Re: Can we have interoperability without a formal semantics? (Was RE: Comments list comments)

On Tue, Mar 22, 2005 at 06:27:21AM -0500, Thompson, Bryan B. wrote:
> Steve,
> 
> Don't you think that we will need to have a formal semantics in order to
> achieve interoperability?  Test cases at the inputs and outputs level can
> go some distance toward identifying problems, but there are always the 
> possible misunderstandings and edge conditions that are not covered by the
> test cases, are not part of any conformance suite, and will be the source
> of interoperability failure.  Without a formal semantics for SPARQL, how
> can we hope to have vendor interoperability?

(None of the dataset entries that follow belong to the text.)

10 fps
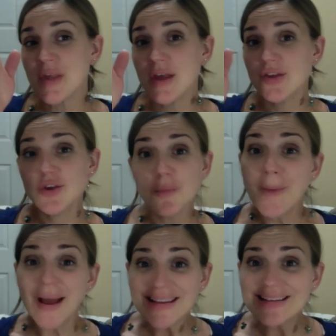you
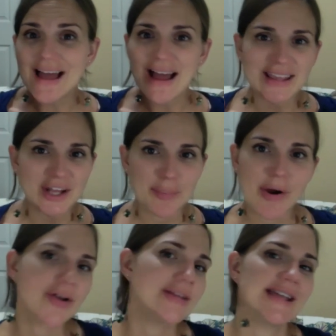might not get a
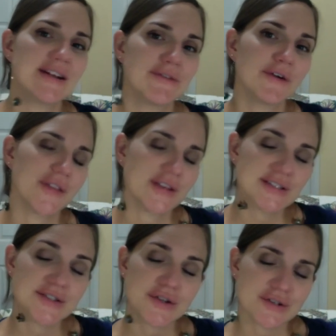party dated for this
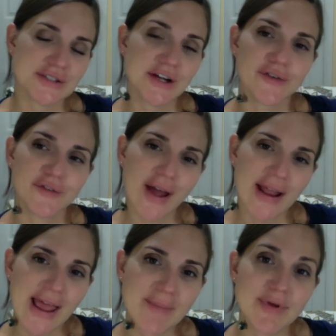Thursday or
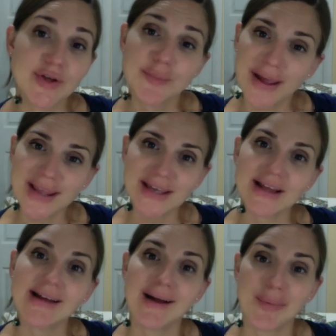Friday, but you might get
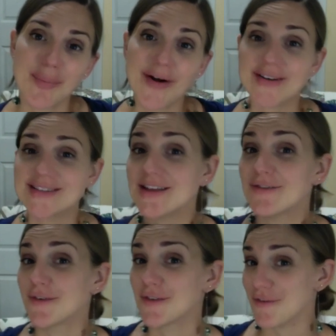a couple parties dated
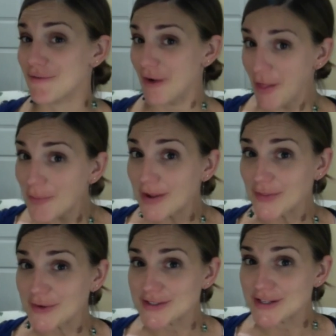for the following
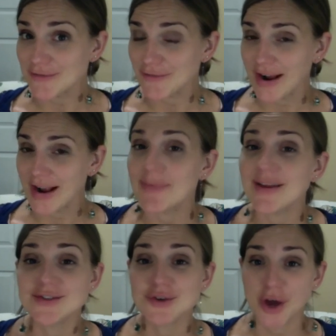Thursday or Friday
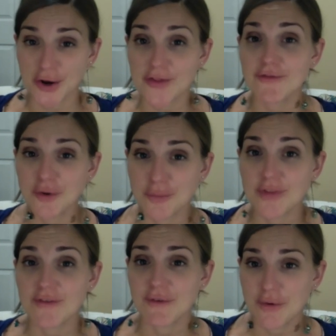because you got on the phone with
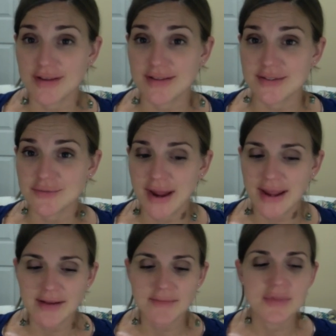a focus, right?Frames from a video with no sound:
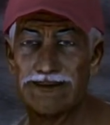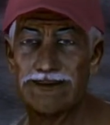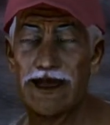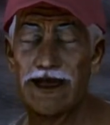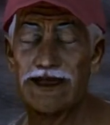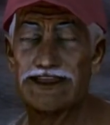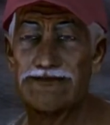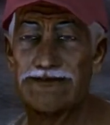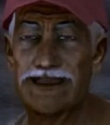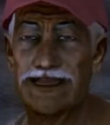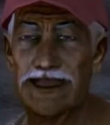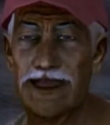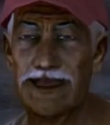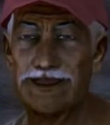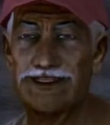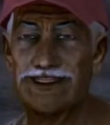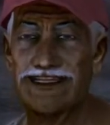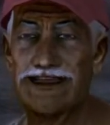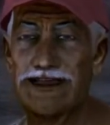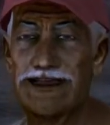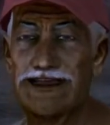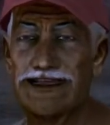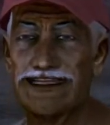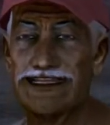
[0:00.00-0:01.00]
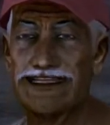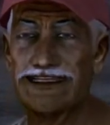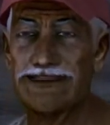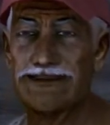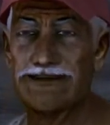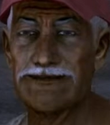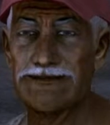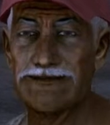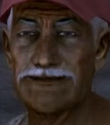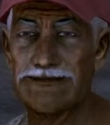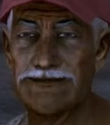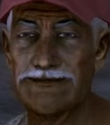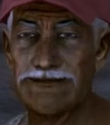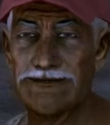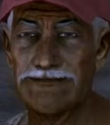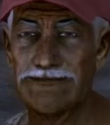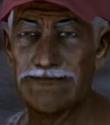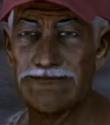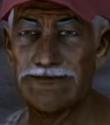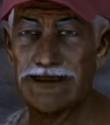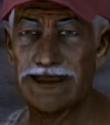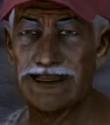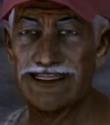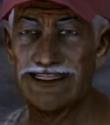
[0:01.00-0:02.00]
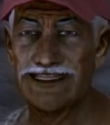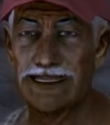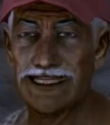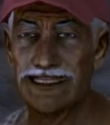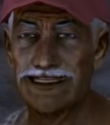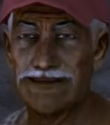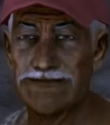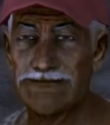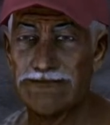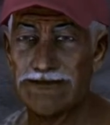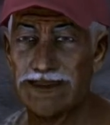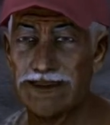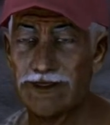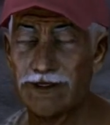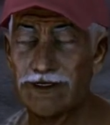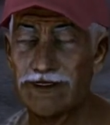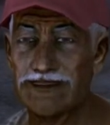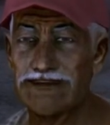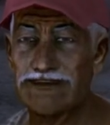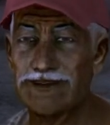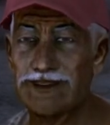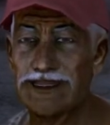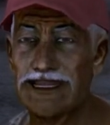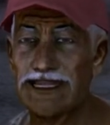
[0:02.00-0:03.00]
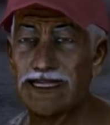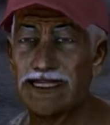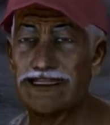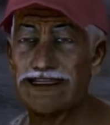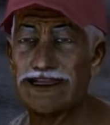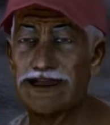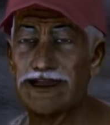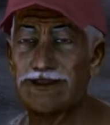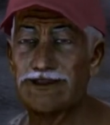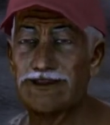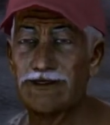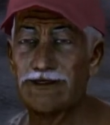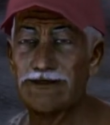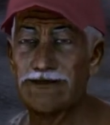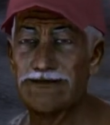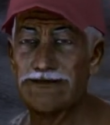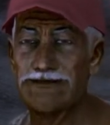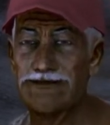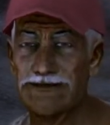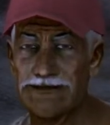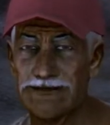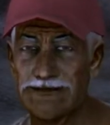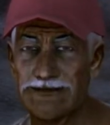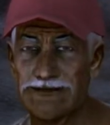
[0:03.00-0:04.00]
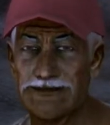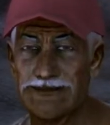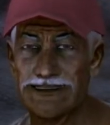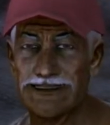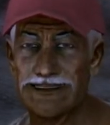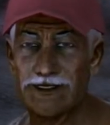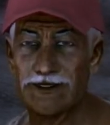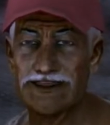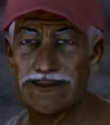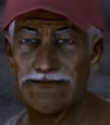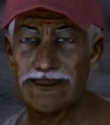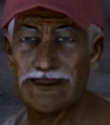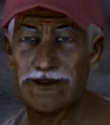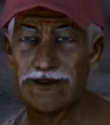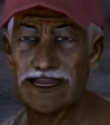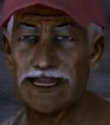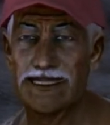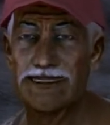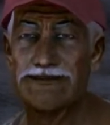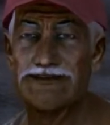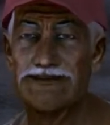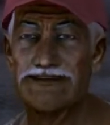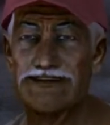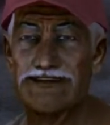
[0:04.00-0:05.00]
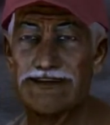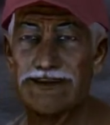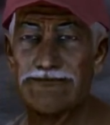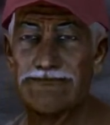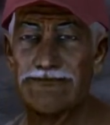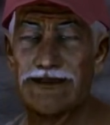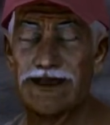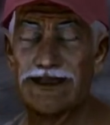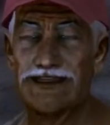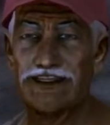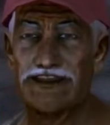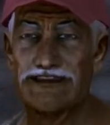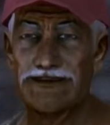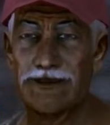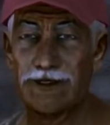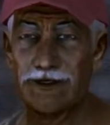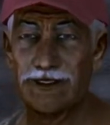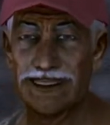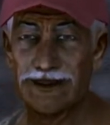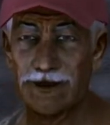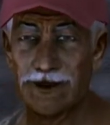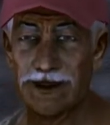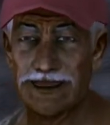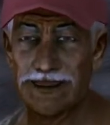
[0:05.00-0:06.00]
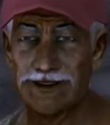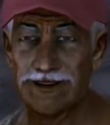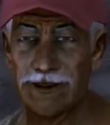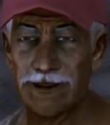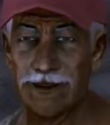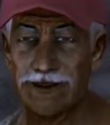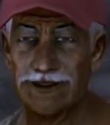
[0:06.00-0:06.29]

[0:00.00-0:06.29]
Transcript: Hello, Arcade. Making some new friends, are you? Why the need for a bunch of old war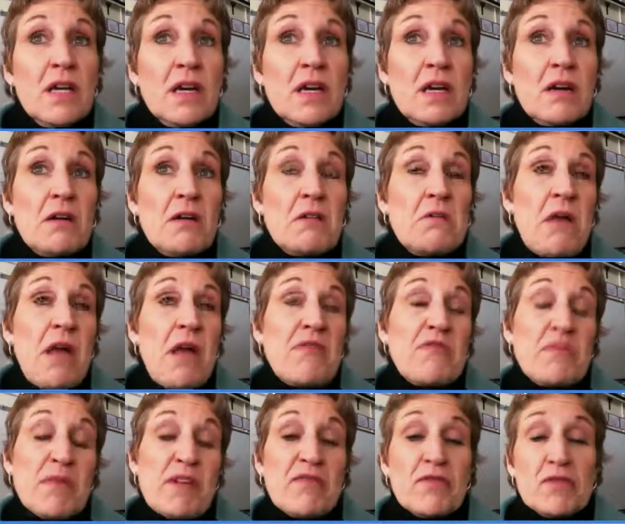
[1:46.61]

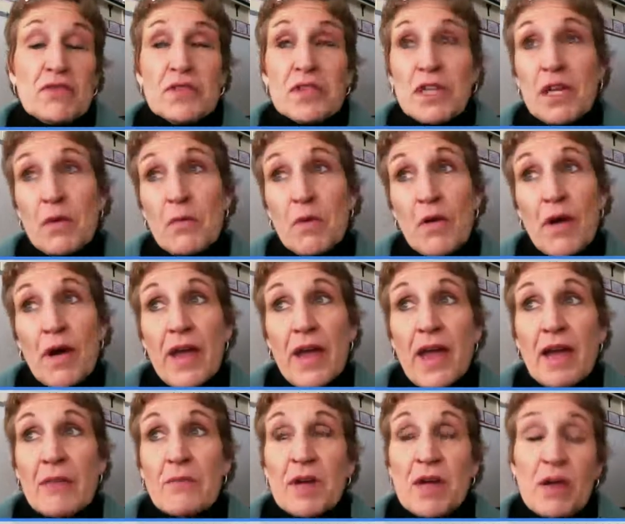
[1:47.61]
after my first chemo, I
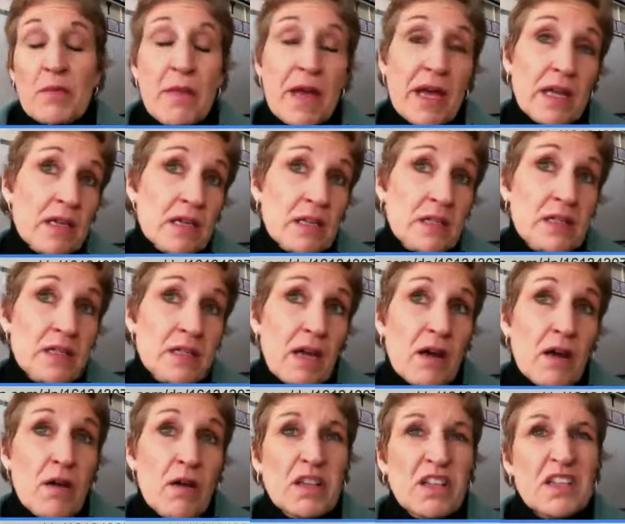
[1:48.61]
had my appendix
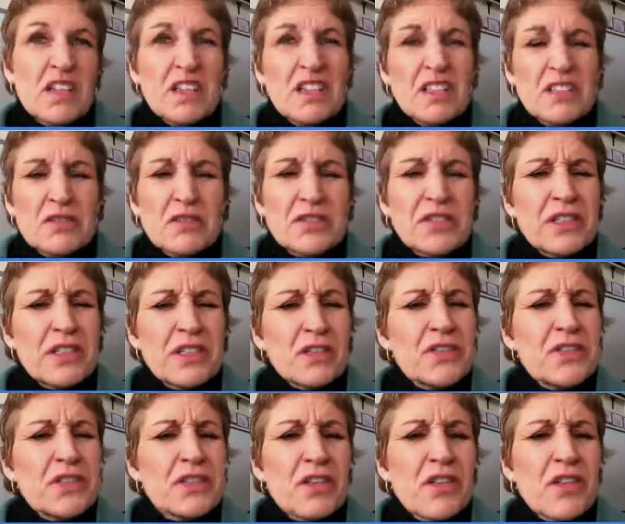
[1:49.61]
out, and then
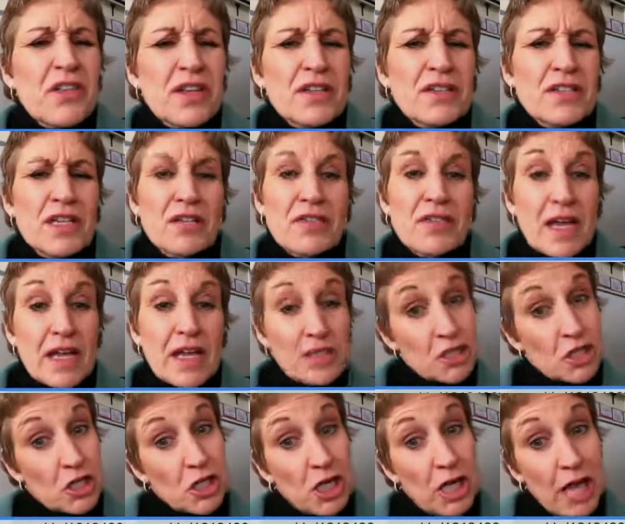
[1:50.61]
little silly things like that
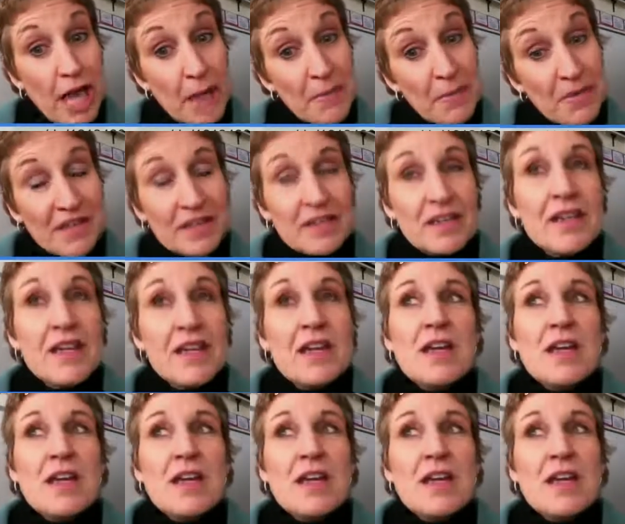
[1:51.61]
started happening.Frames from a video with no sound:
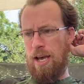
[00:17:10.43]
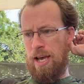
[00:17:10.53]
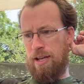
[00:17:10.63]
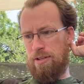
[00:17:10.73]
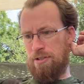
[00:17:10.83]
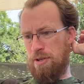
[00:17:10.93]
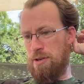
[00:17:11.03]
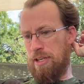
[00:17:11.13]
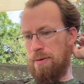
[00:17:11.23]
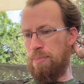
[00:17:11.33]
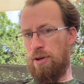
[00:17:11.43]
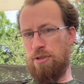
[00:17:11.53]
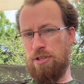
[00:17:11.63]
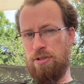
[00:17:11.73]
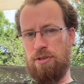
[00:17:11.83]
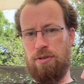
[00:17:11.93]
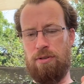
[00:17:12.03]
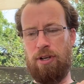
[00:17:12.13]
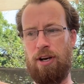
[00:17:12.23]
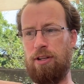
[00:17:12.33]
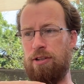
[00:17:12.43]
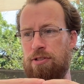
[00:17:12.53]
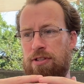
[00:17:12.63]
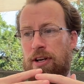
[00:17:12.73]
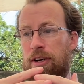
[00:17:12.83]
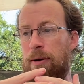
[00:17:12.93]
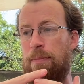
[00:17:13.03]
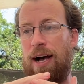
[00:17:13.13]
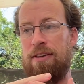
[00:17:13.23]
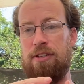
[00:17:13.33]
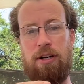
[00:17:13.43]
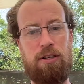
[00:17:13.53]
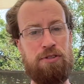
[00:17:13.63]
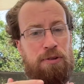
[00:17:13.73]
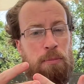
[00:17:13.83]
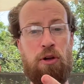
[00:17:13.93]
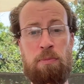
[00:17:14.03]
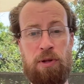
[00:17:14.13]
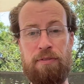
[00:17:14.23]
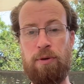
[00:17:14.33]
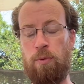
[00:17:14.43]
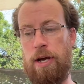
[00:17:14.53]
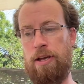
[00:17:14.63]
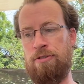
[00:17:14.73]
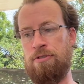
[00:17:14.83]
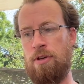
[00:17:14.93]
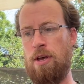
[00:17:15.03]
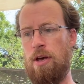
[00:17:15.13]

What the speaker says: And so you can approach colors that are composite colors from multiple different ways.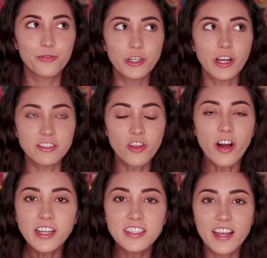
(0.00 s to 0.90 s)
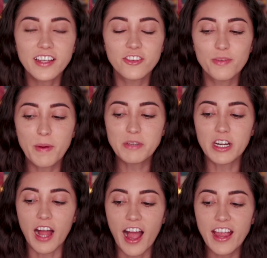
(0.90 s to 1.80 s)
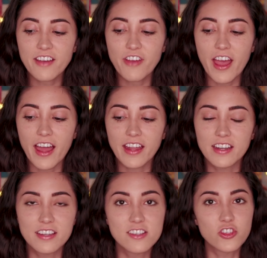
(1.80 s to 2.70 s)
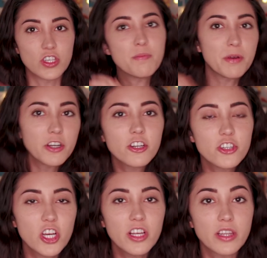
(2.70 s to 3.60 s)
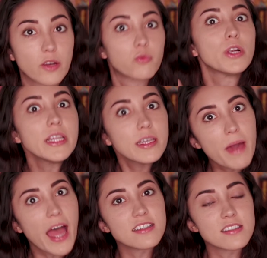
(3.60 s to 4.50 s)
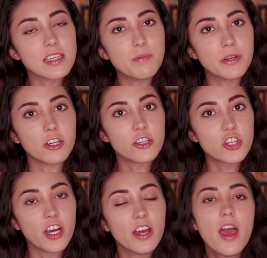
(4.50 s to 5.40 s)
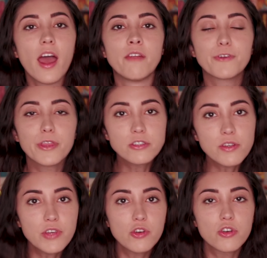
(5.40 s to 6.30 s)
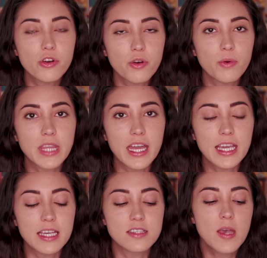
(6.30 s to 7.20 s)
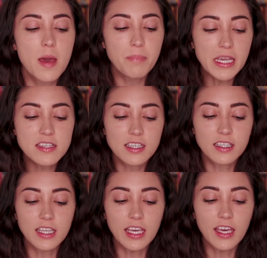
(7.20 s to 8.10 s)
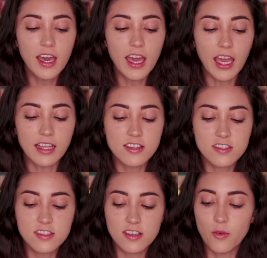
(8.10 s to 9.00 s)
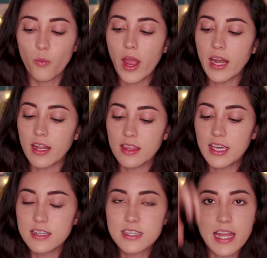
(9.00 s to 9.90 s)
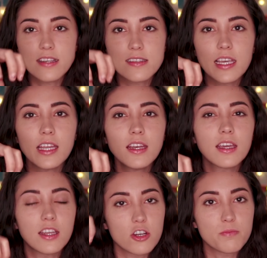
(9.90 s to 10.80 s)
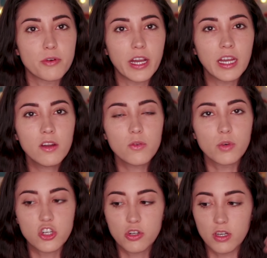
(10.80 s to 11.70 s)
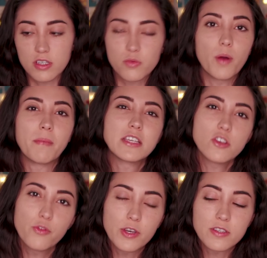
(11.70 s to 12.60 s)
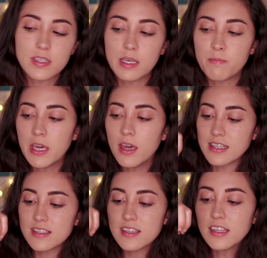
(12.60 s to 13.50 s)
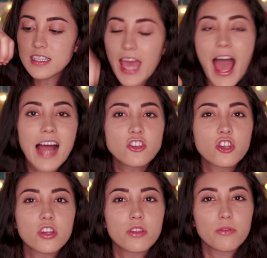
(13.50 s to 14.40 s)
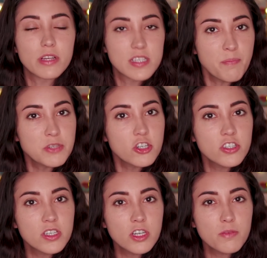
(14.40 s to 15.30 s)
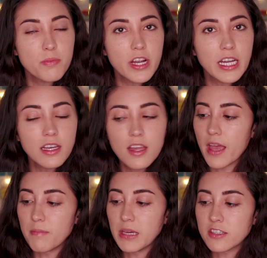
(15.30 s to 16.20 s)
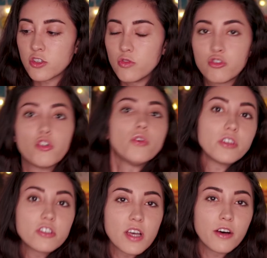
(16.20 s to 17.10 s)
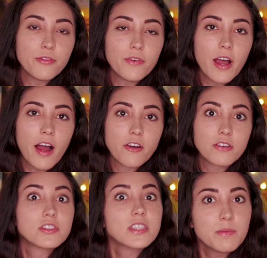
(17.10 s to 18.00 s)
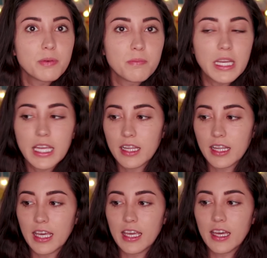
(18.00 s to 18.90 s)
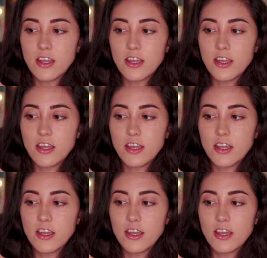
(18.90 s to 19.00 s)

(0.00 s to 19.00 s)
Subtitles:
For as long as I can remember, I have had sleep inertia, like really bad sleep inertia. And for those of you who don't know what that is, basically it's when the adenosine in your brain, which is what makes you feel sleepy, it's still attached to the receptors in your brain. And because you jolt yourself out of sleep immediately,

I think we can have (adequate) interoperability without complete format
semantics, as long as the behaviour is still well defined in important
areas, though clearly formal semantics are helpful. We have formal
semantics for at least some of the specification, as far as I understand
it.

The existance of formal semantics is not the be all and end all of
interoperability, as implementors still have to translate the semantics
into working code, which can be difficult.

Just to be clear, I've never wanted interoperability to the extent that
two stores when confronted wit hthe same query will return the same
results, but the differences between the results should probably be
understood (eg. multi-graph storage model, inference capabilities etc.).